— EXERCISE INPUTS —
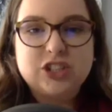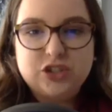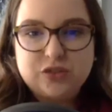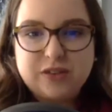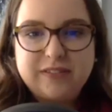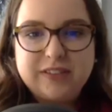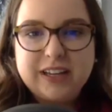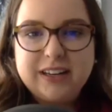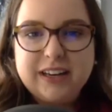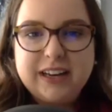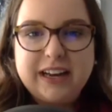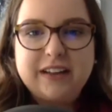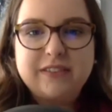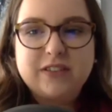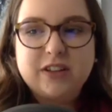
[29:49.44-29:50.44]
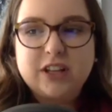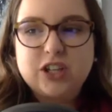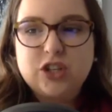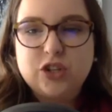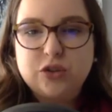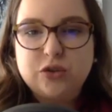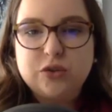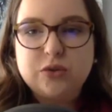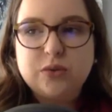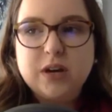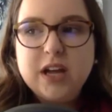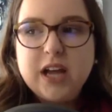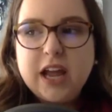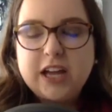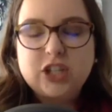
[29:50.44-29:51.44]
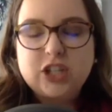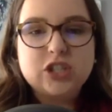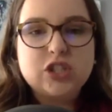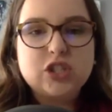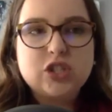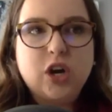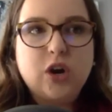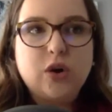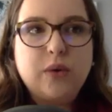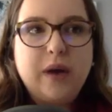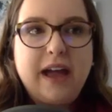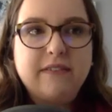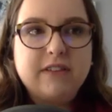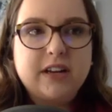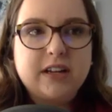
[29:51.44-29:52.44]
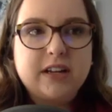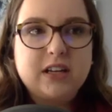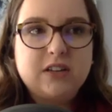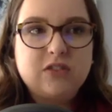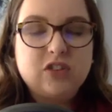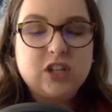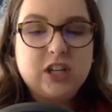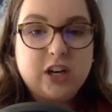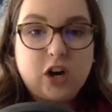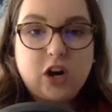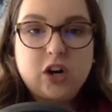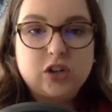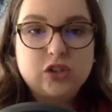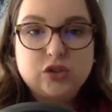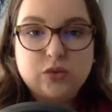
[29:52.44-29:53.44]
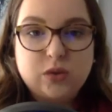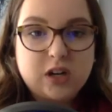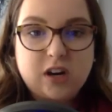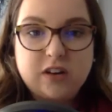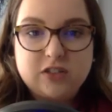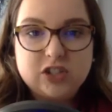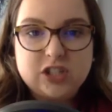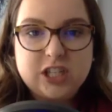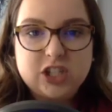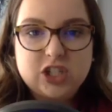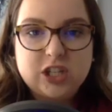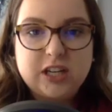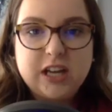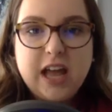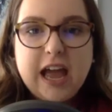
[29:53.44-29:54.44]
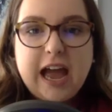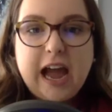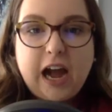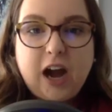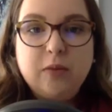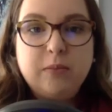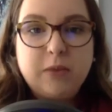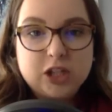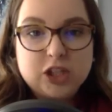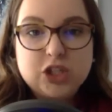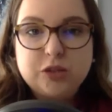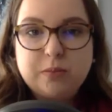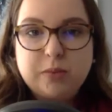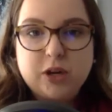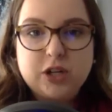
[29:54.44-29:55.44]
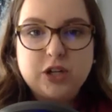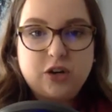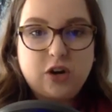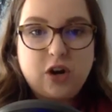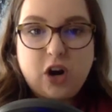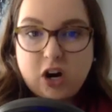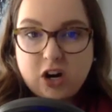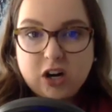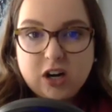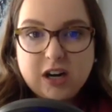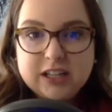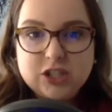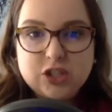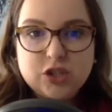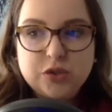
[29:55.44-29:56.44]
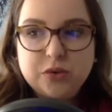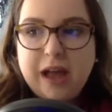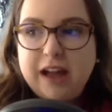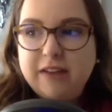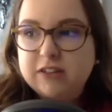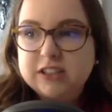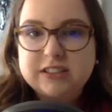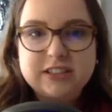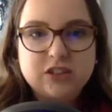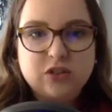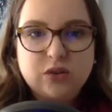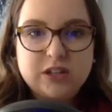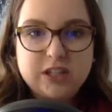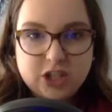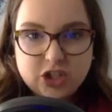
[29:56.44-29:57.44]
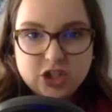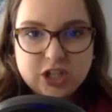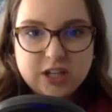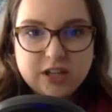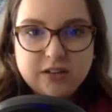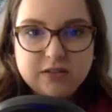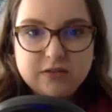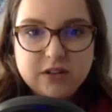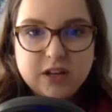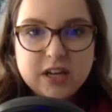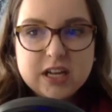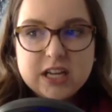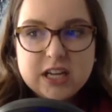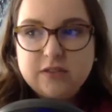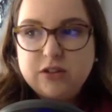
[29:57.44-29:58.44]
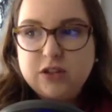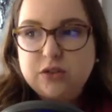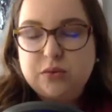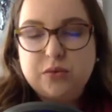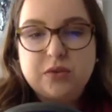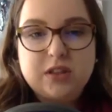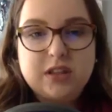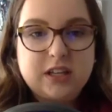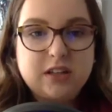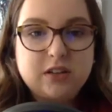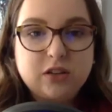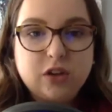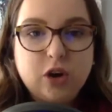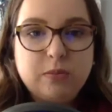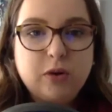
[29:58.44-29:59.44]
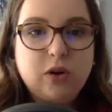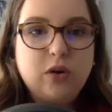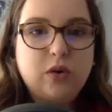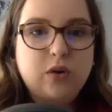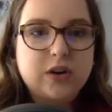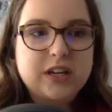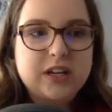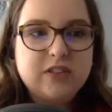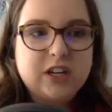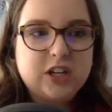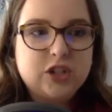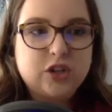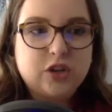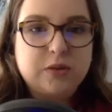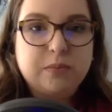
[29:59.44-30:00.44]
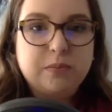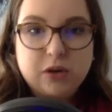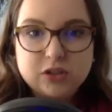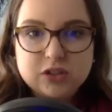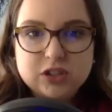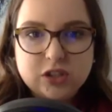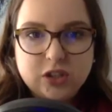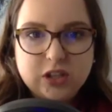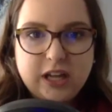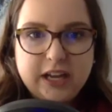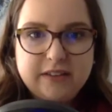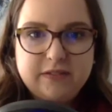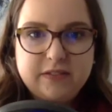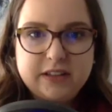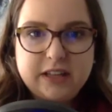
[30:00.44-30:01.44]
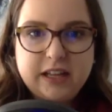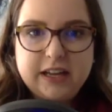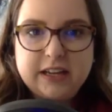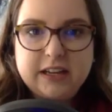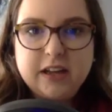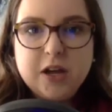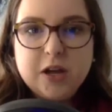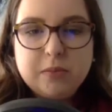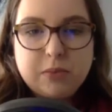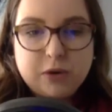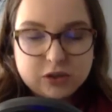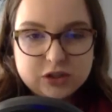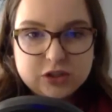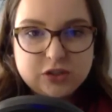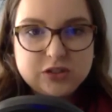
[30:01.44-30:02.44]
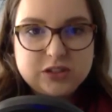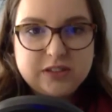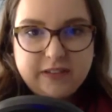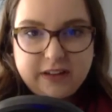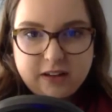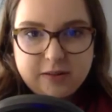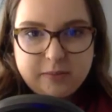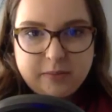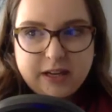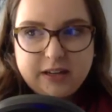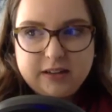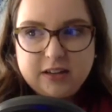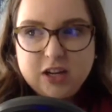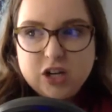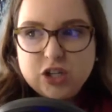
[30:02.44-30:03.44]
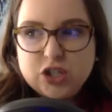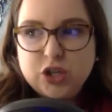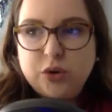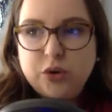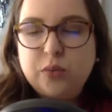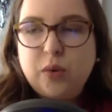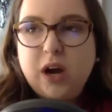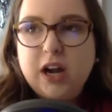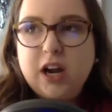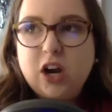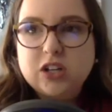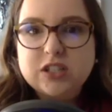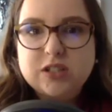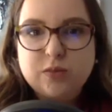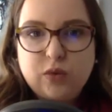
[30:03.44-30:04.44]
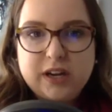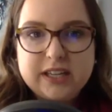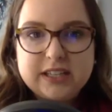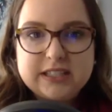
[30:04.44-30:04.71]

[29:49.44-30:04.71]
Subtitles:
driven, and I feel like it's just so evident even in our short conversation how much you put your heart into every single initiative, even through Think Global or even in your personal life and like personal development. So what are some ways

— TASK OBJECTIVE —
Set down exactly, with no additions, each line from the line that includes "[29:54.44-29:55.44]" to the final line of the entries above; leave pictures out.

— ANSWER AREA —
[29:54.44-29:55.44]
[29:55.44-29:56.44]
[29:56.44-29:57.44]
[29:57.44-29:58.44]
[29:58.44-29:59.44]
[29:59.44-30:00.44]
[30:00.44-30:01.44]
[30:01.44-30:02.44]
[30:02.44-30:03.44]
[30:03.44-30:04.44]
[30:04.44-30:04.71]

[29:49.44-30:04.71]
Subtitles:
driven, and I feel like it's just so evident even in our short conversation how much you put your heart into every single initiative, even through Think Global or even in your personal life and like personal development. So what are some ways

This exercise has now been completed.